Problem description: Take the line with "[0:00.00-0:01.00]" as the first and the last line of the data as the end. Write out both and every line between exactly, except pictures.

------ Supplied material ------

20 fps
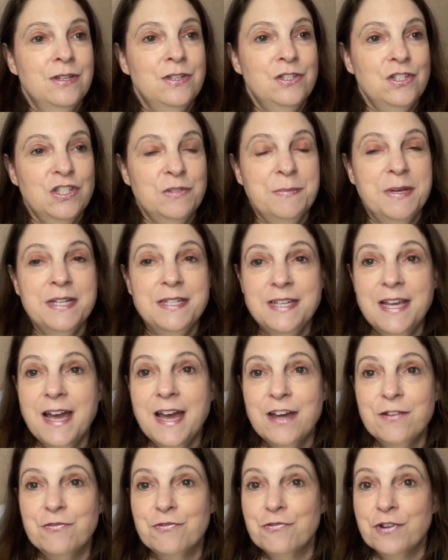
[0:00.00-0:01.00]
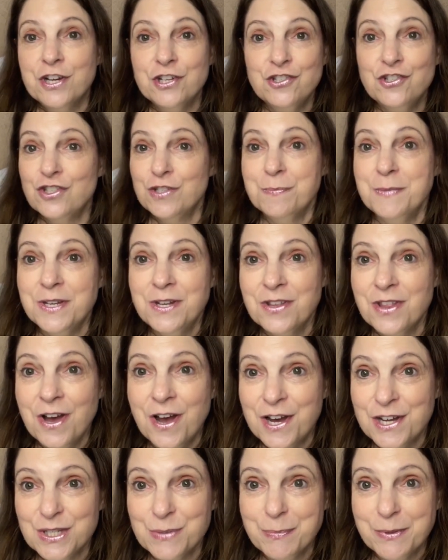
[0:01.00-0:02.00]
So my dad rushes me to the
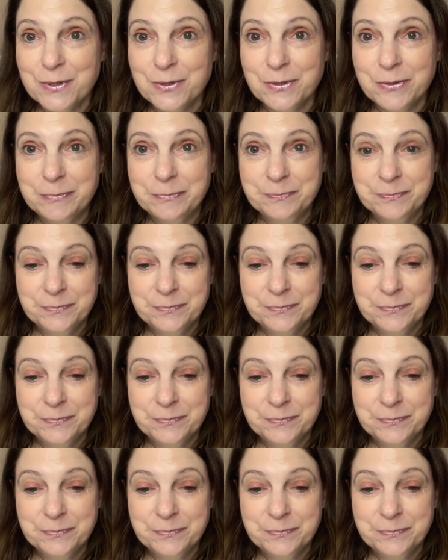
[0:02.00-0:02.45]
hospital.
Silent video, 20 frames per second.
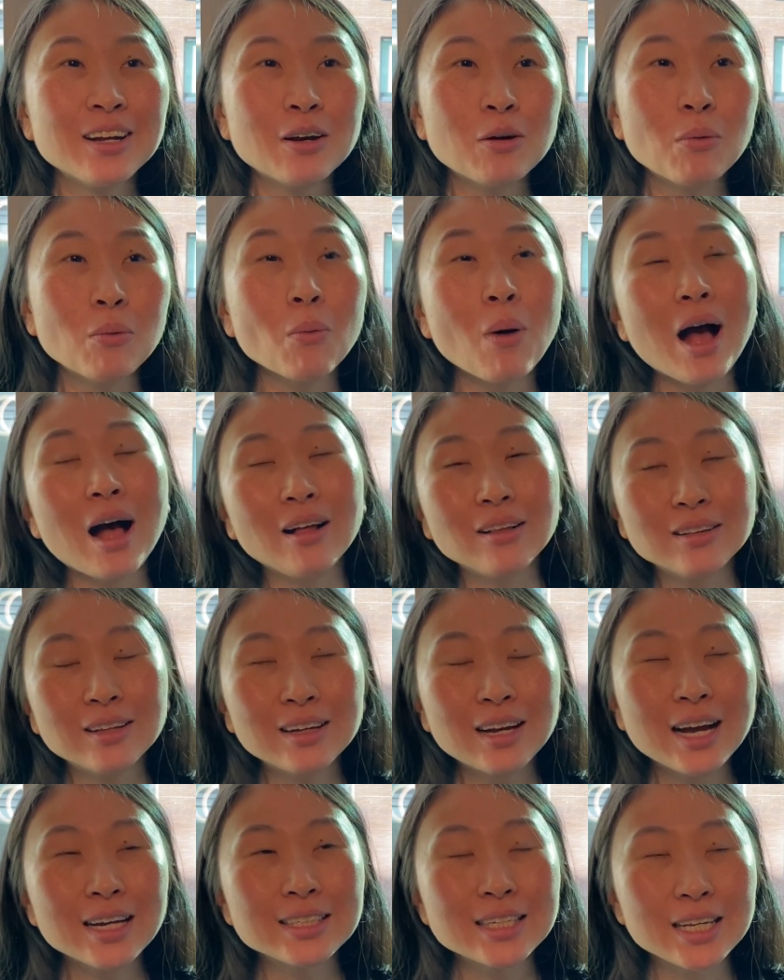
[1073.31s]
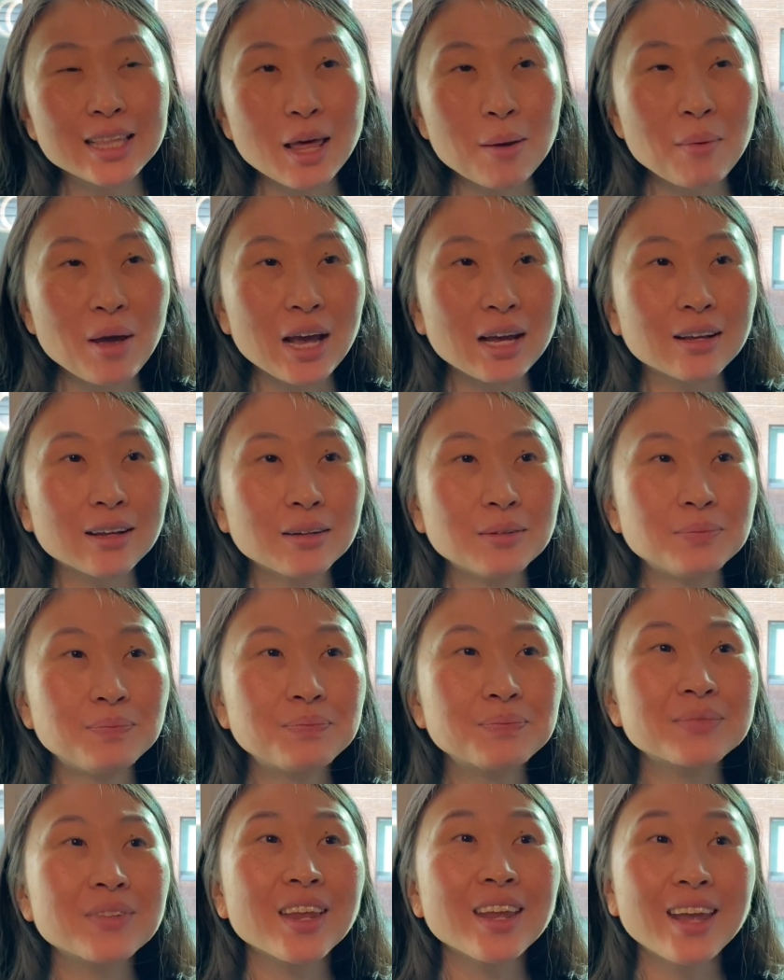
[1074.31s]
well, I take that back.
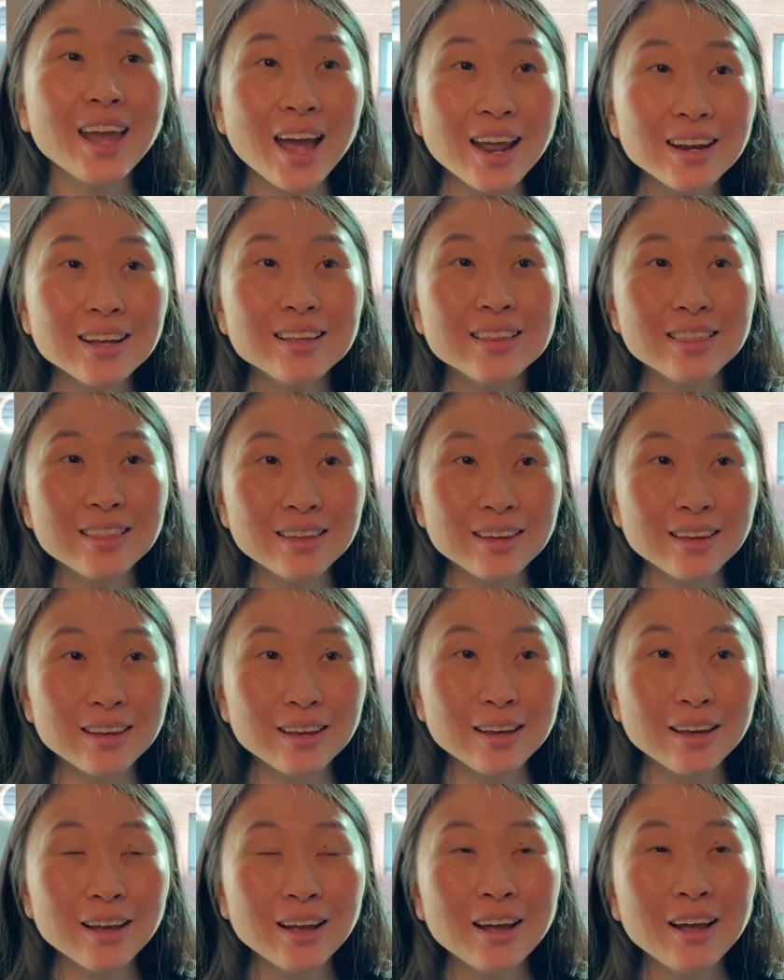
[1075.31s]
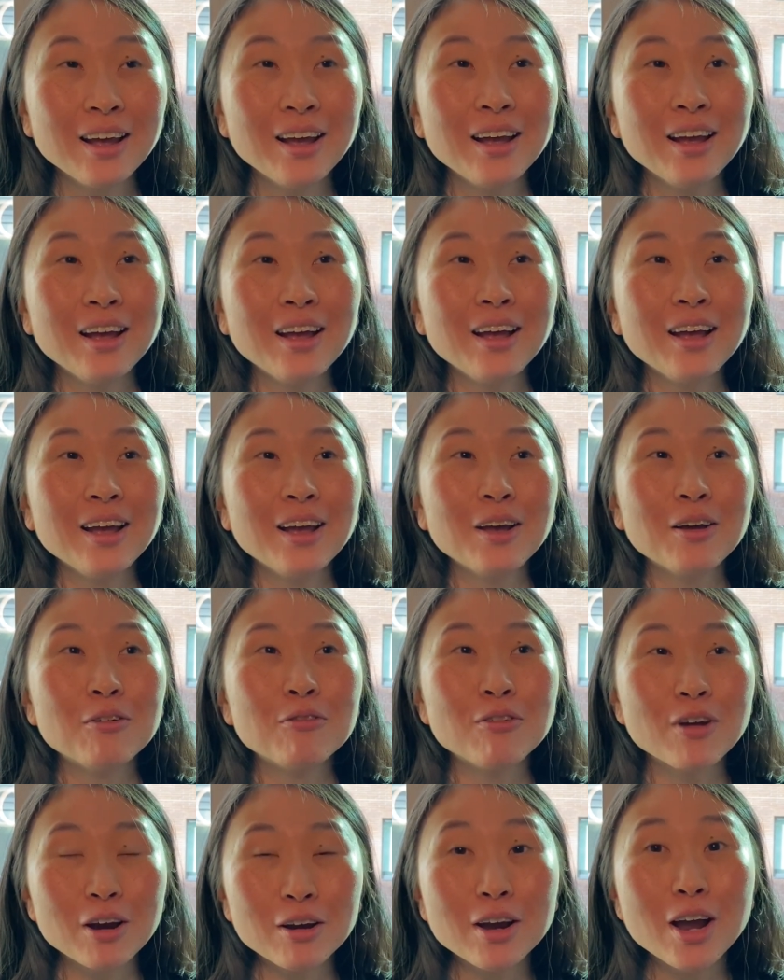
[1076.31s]
Getting the
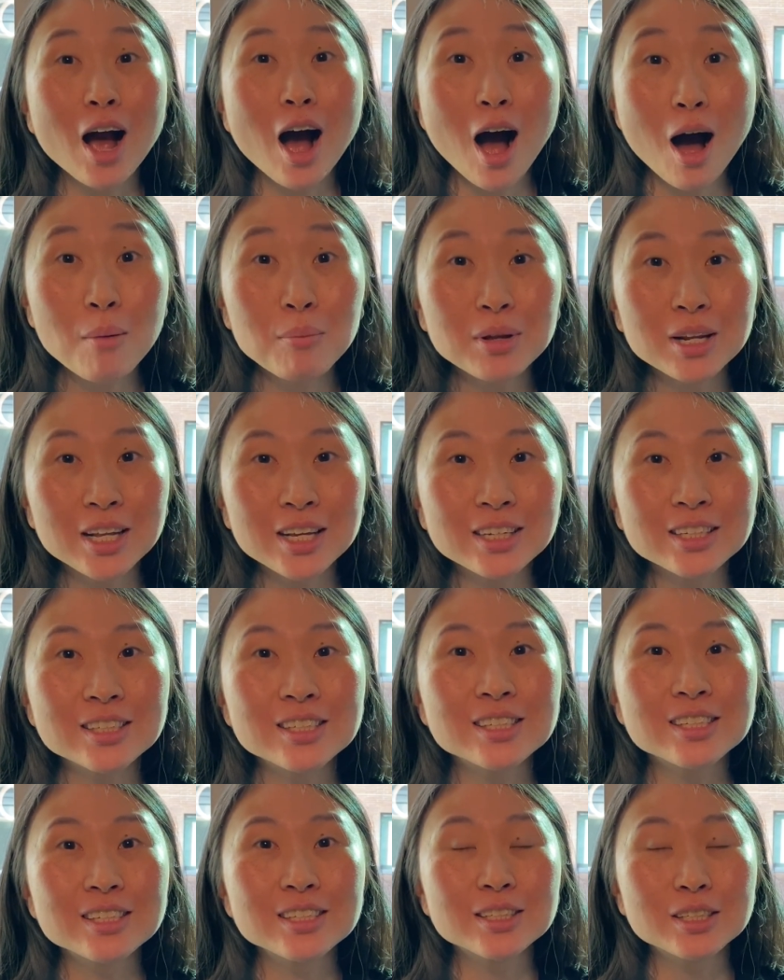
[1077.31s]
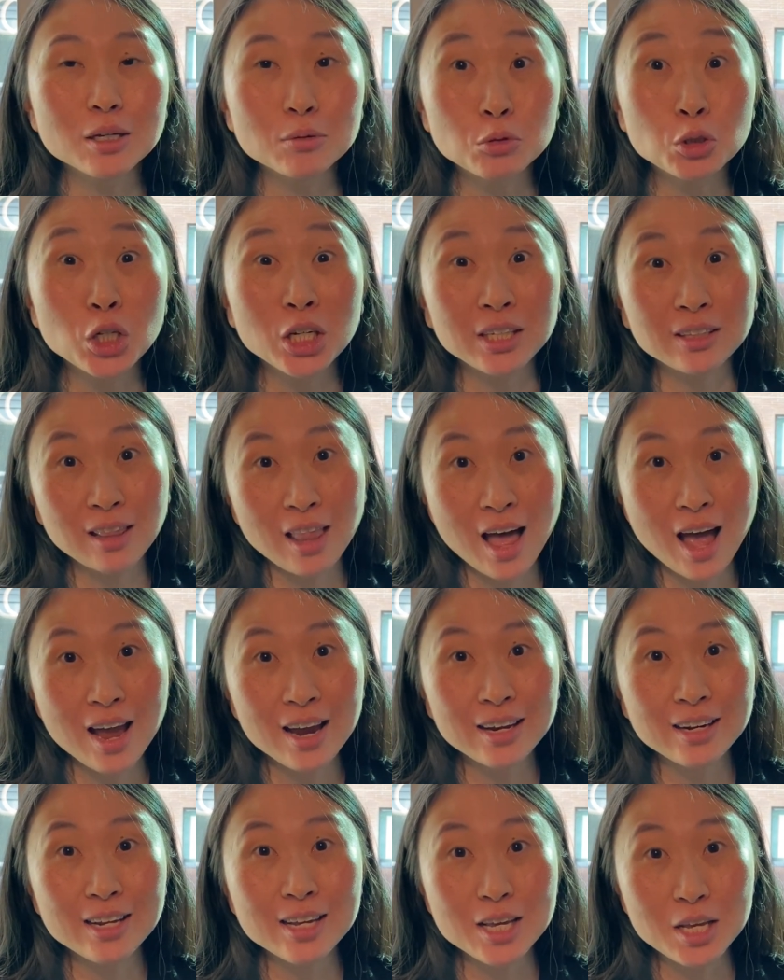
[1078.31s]
very ominous subject
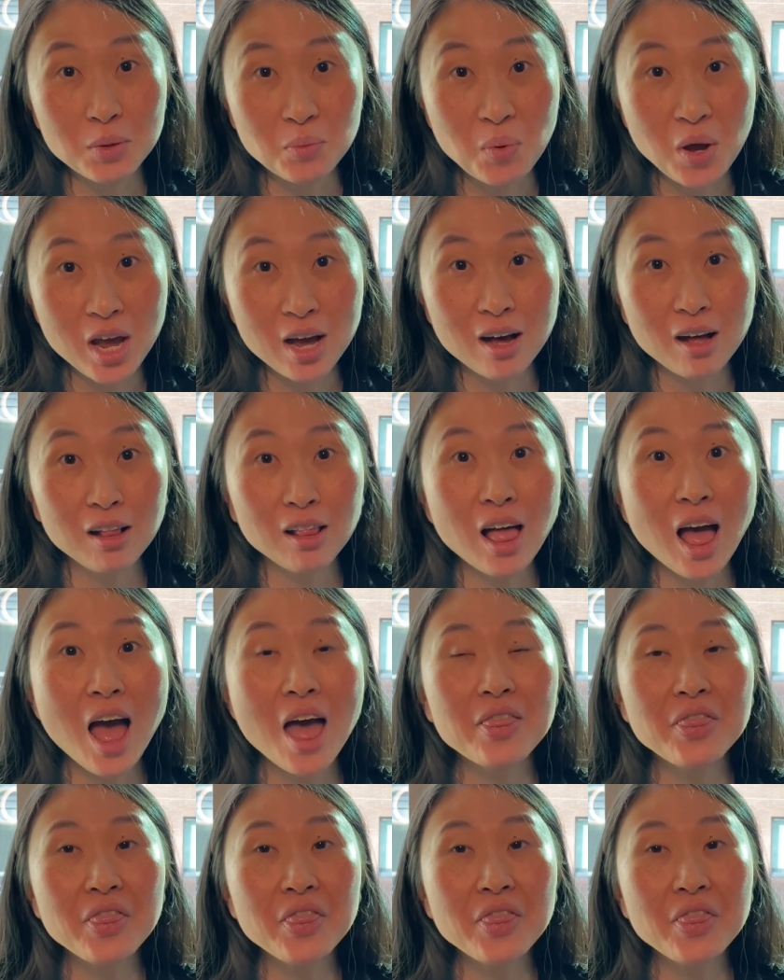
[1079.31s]
line email, and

------

Exercise answer:
[0:00.00-0:01.00]
[0:01.00-0:02.00]
So my dad rushes me to the
[0:02.00-0:02.45]
hospital.
Silent video, 20 frames per second.
[1073.31s]
[1074.31s]
well, I take that back.
[1075.31s]
[1076.31s]
Getting the
[1077.31s]
[1078.31s]
very ominous subject
[1079.31s]
line email, and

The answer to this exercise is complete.